▸ **Data provided**:
*** Begin section ***

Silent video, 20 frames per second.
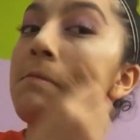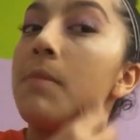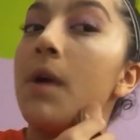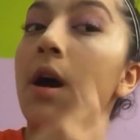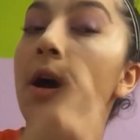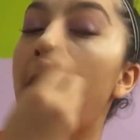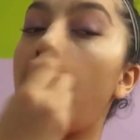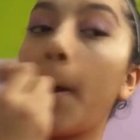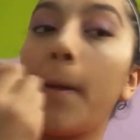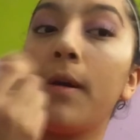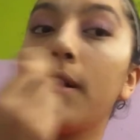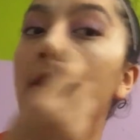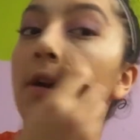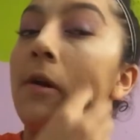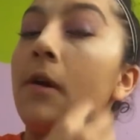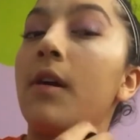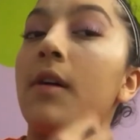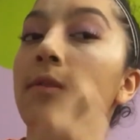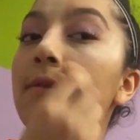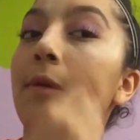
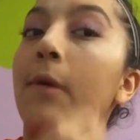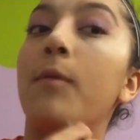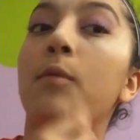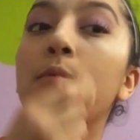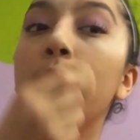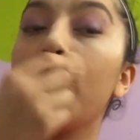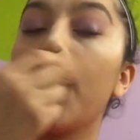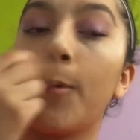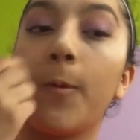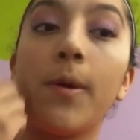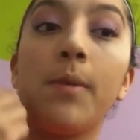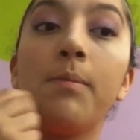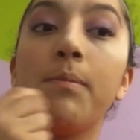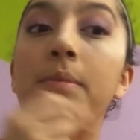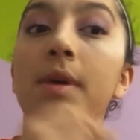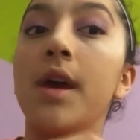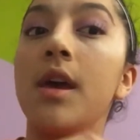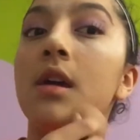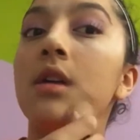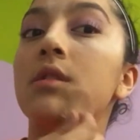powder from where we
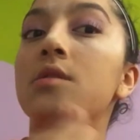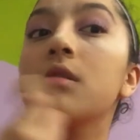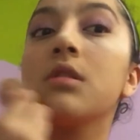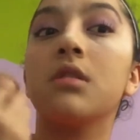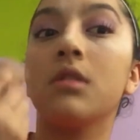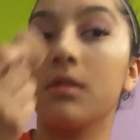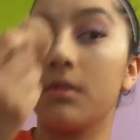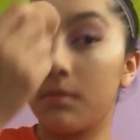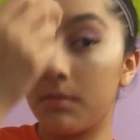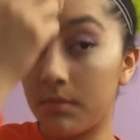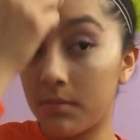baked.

*** End section ***
*** Begin section ***

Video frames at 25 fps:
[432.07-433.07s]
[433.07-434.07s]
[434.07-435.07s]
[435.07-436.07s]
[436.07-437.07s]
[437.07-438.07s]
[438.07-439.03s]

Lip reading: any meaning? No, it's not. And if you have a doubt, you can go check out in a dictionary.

*** End section ***

Look above for the line holding "[435.07-436.07s]" and the line holding "Lip reading: any", then output exactly those two lines and every line between them, nothing more.

▸ **Exercise result**:
[435.07-436.07s]
[436.07-437.07s]
[437.07-438.07s]
[438.07-439.03s]

Lip reading: any meaning? No, it's not. And if you have a doubt, you can go check out in a dictionary.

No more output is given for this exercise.